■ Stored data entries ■
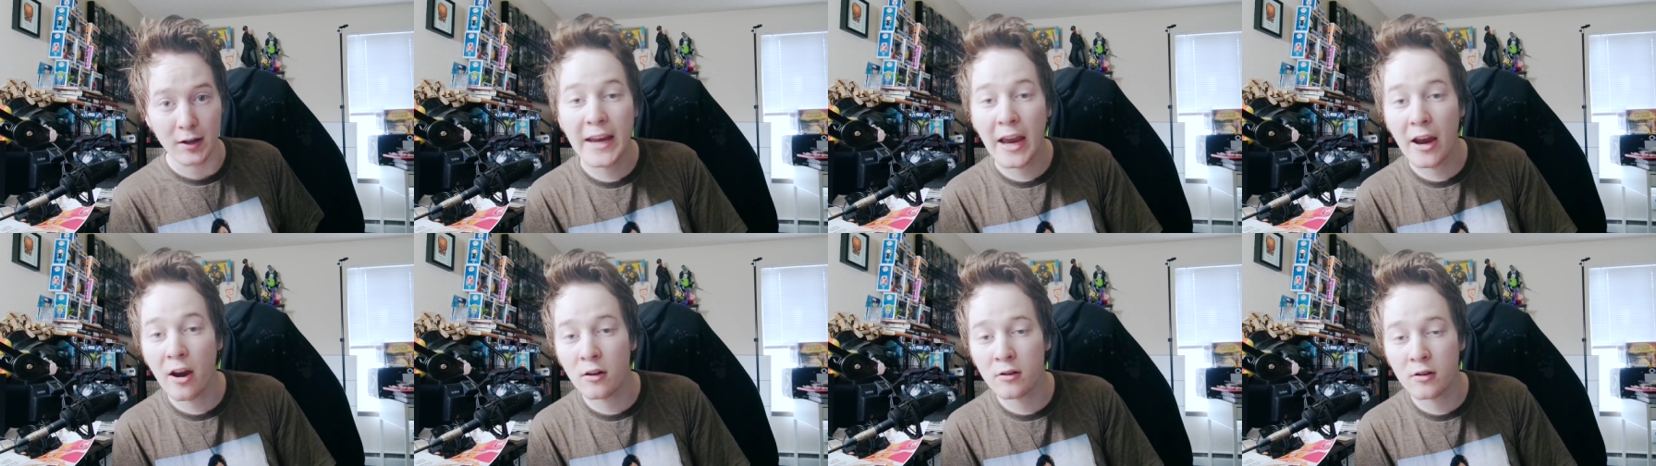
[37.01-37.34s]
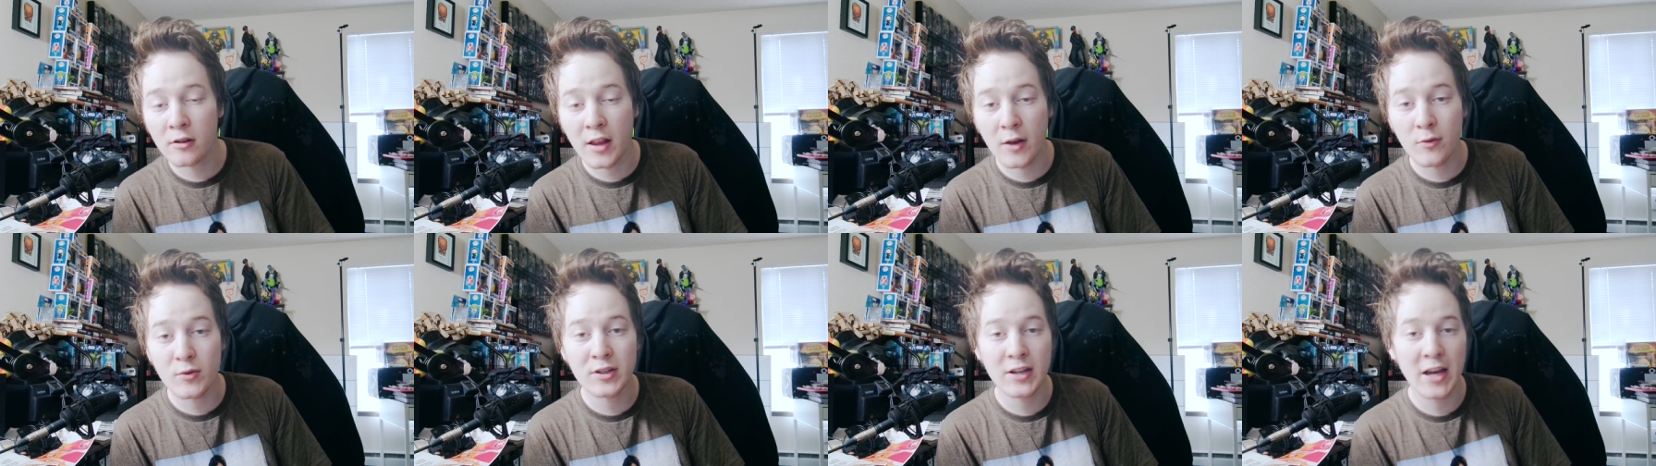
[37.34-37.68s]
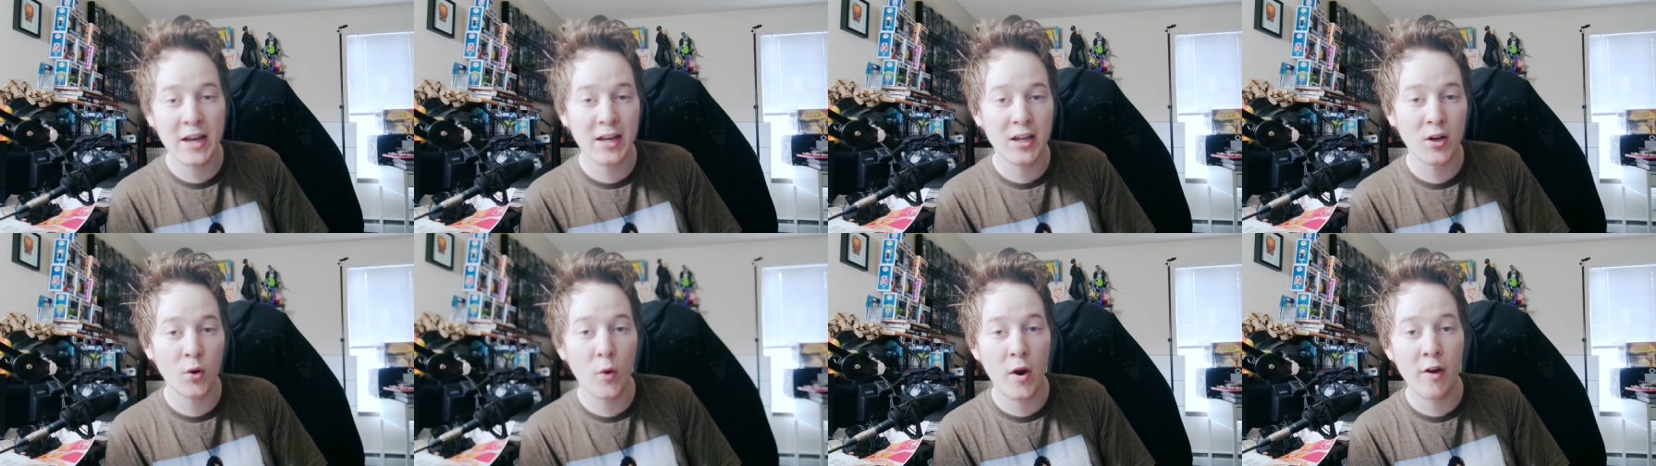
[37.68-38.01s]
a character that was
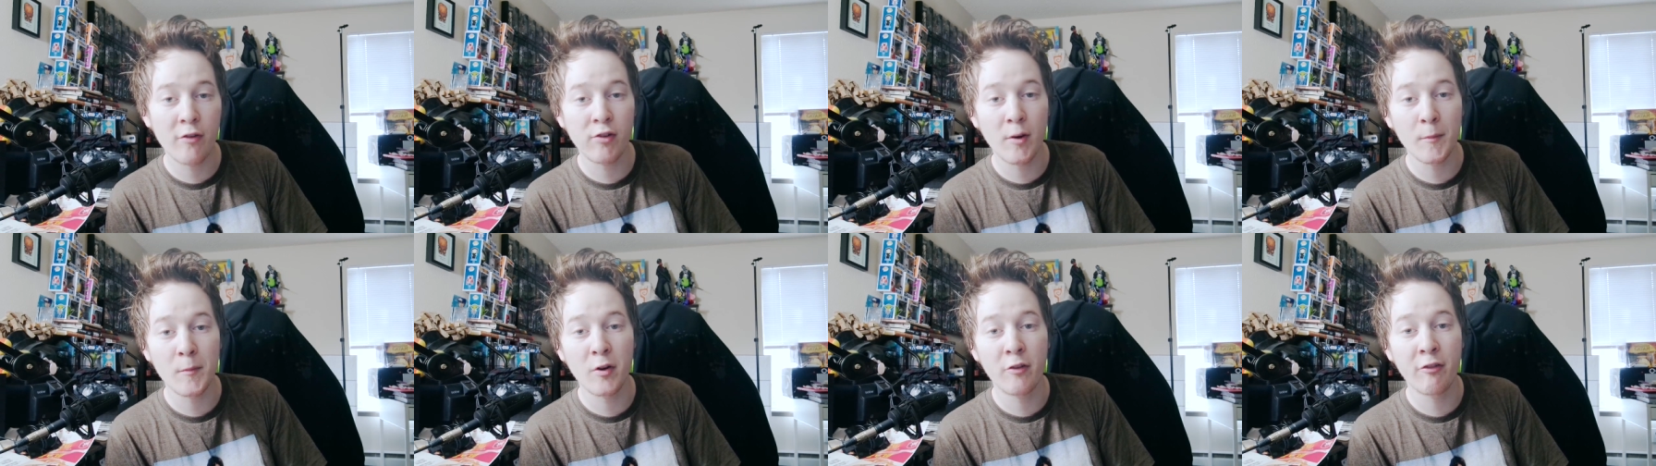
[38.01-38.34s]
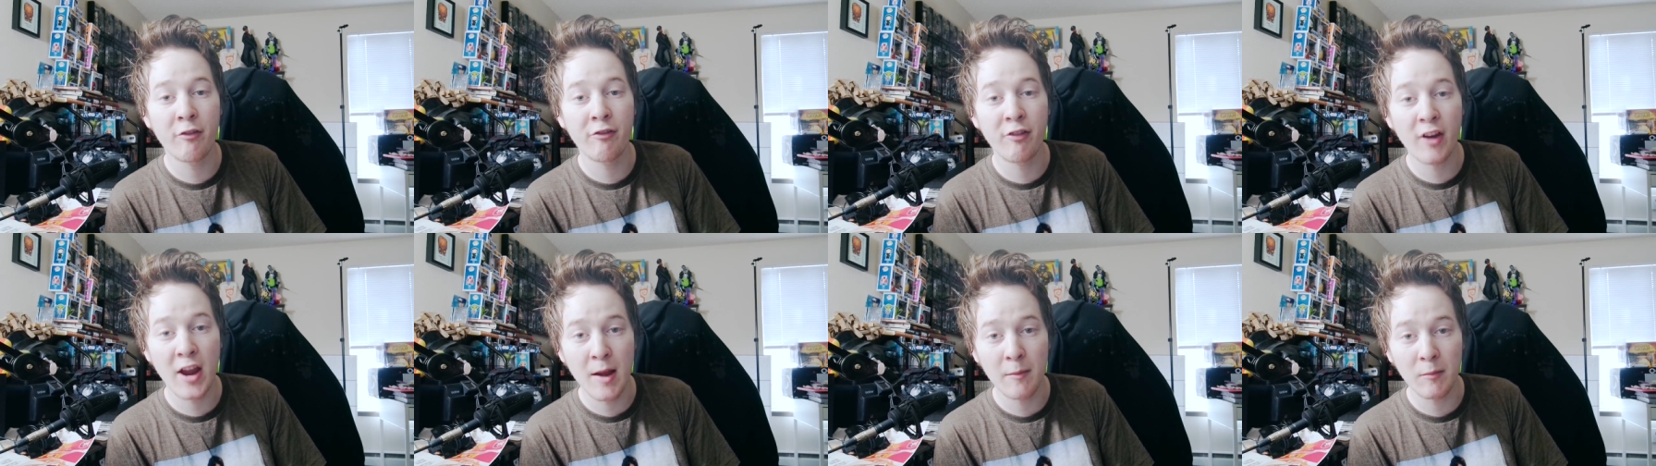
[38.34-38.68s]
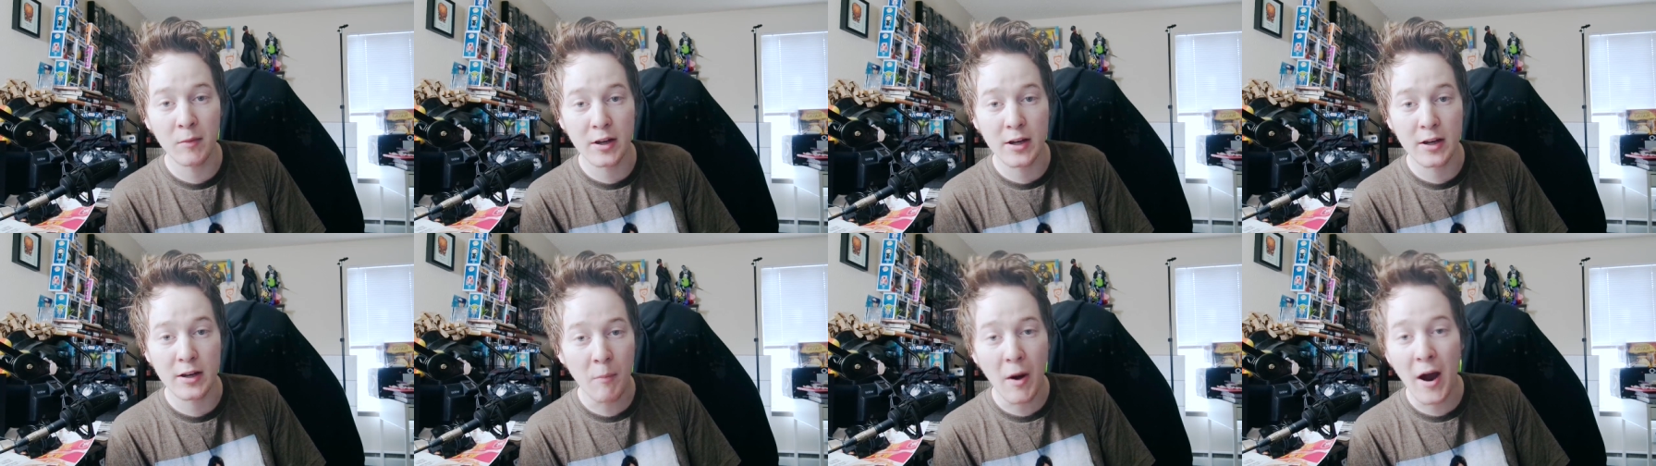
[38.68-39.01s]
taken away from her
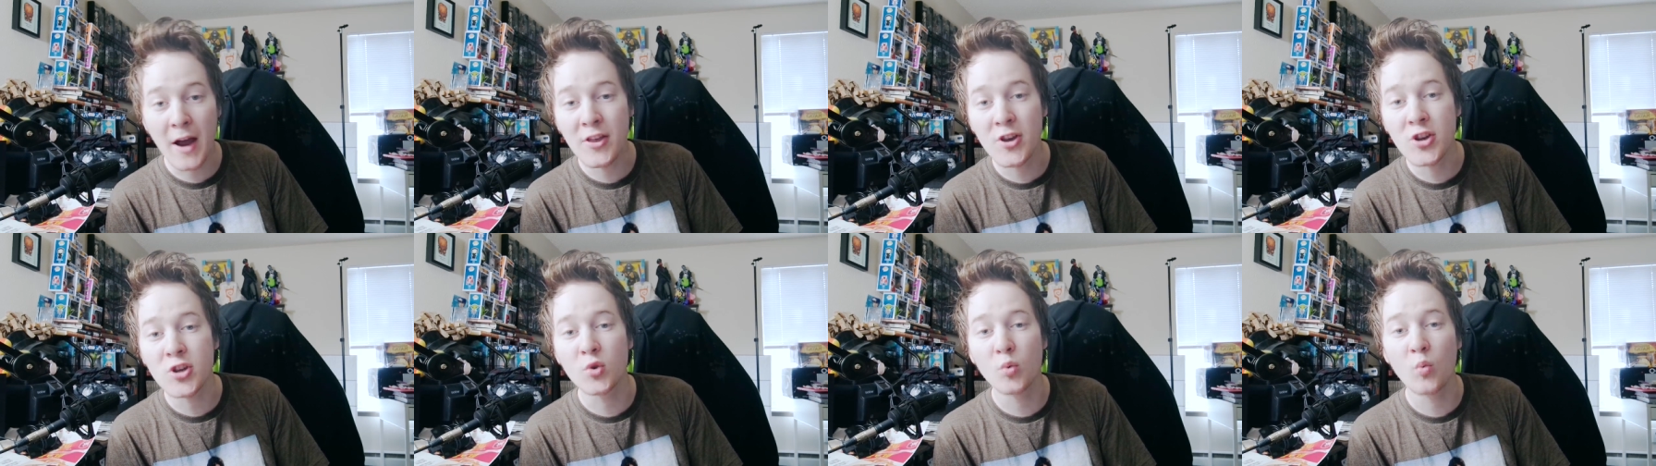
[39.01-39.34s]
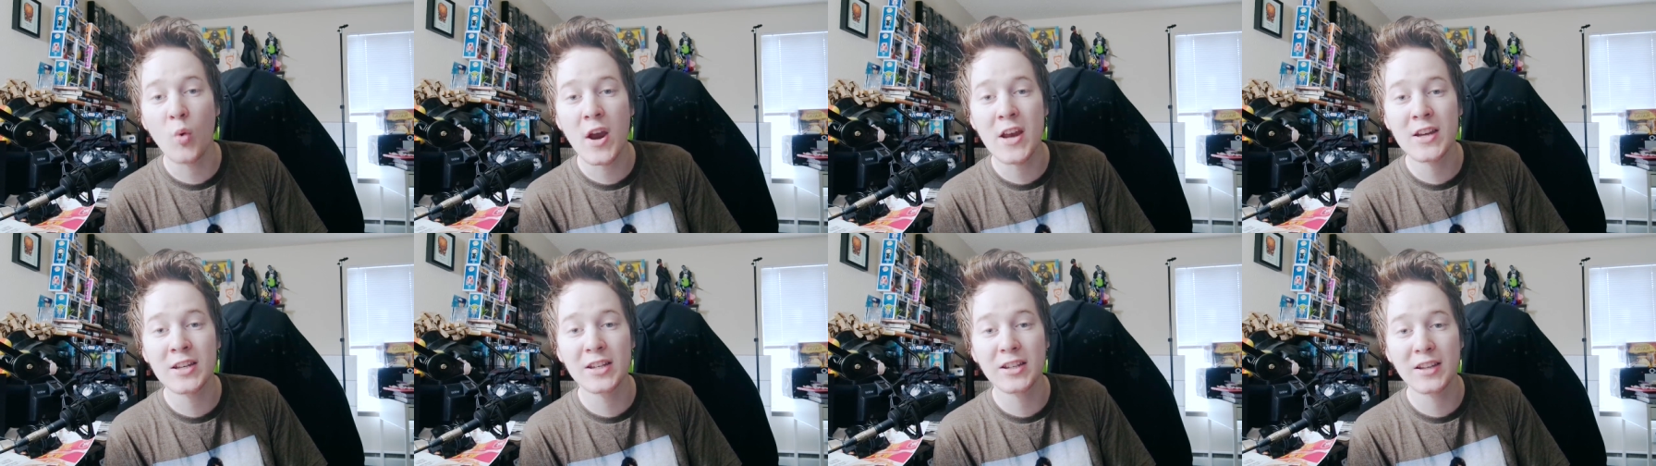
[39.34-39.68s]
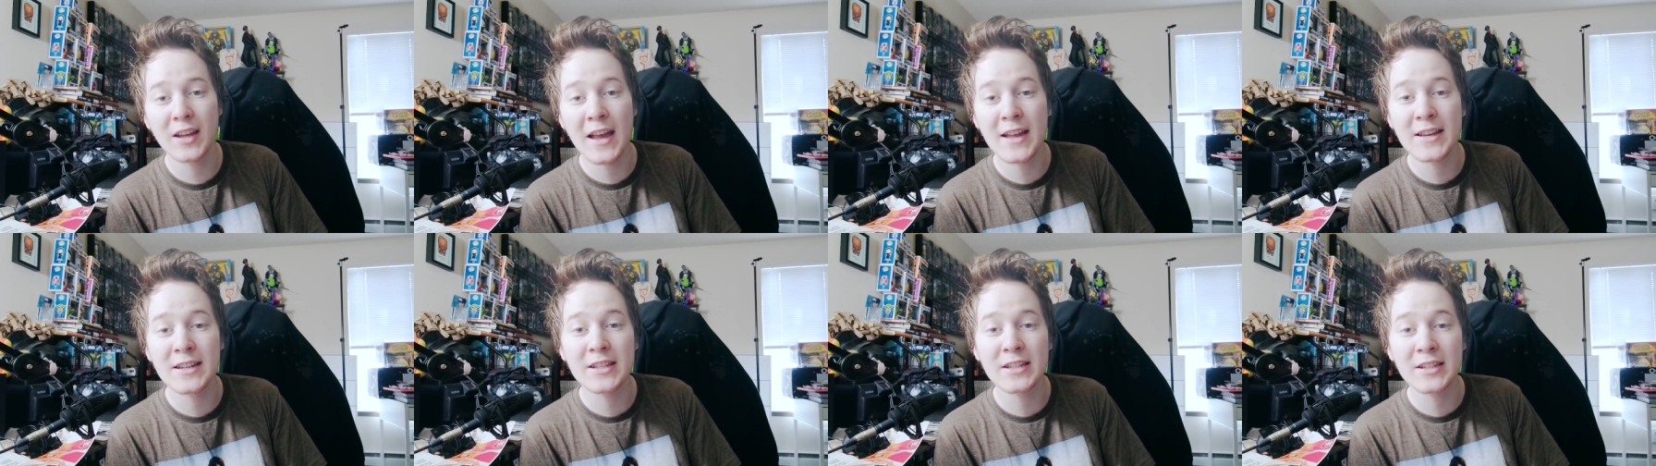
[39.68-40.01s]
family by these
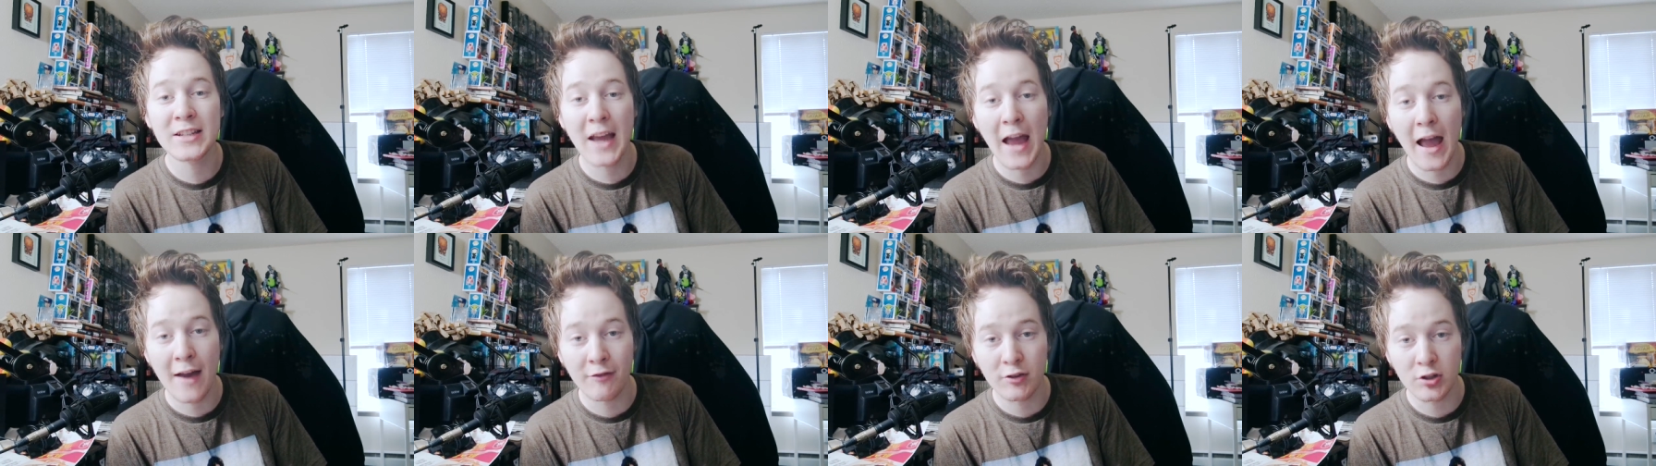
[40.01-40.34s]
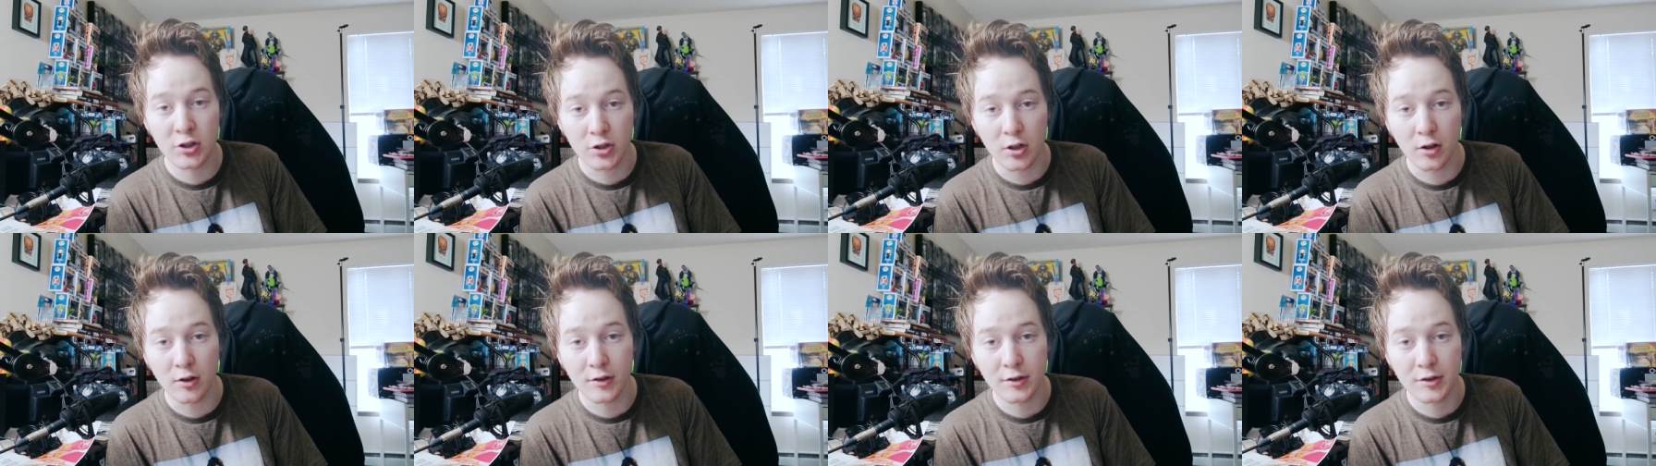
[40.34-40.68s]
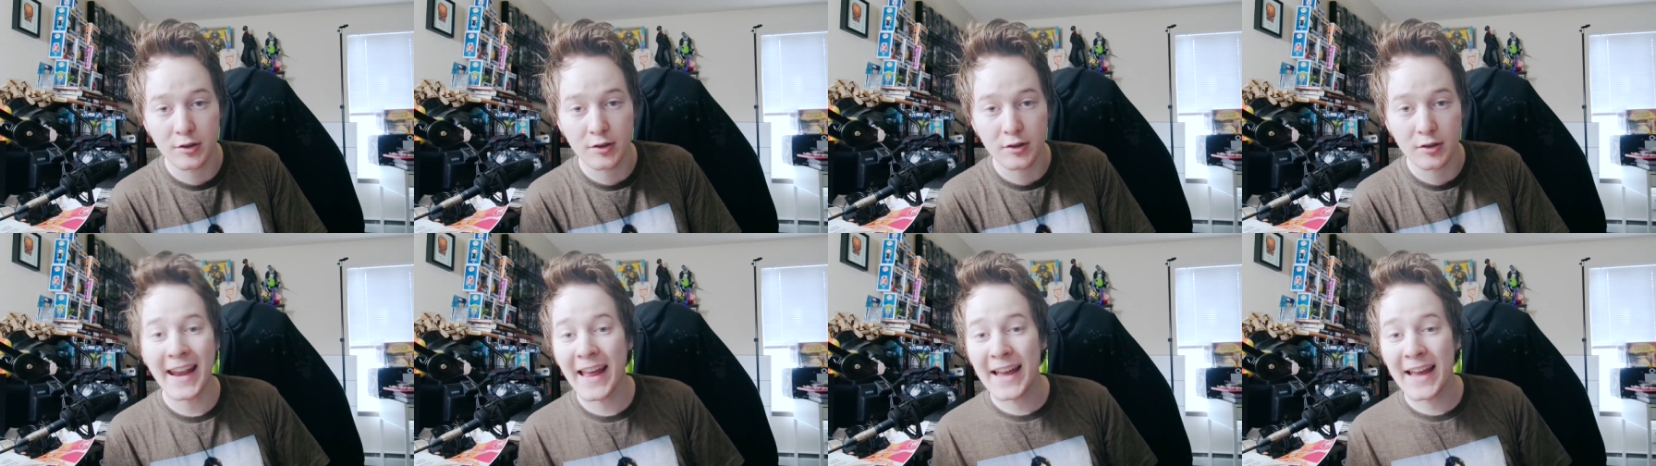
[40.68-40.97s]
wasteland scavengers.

■ What to work on ■
Please print the lines from the one holding "[38.68-39.01s]" through the end of the records above, unchanged and with the pictures left out.

■ Response to the task ■
[38.68-39.01s]
taken away from her
[39.01-39.34s]
[39.34-39.68s]
[39.68-40.01s]
family by these
[40.01-40.34s]
[40.34-40.68s]
[40.68-40.97s]
wasteland scavengers.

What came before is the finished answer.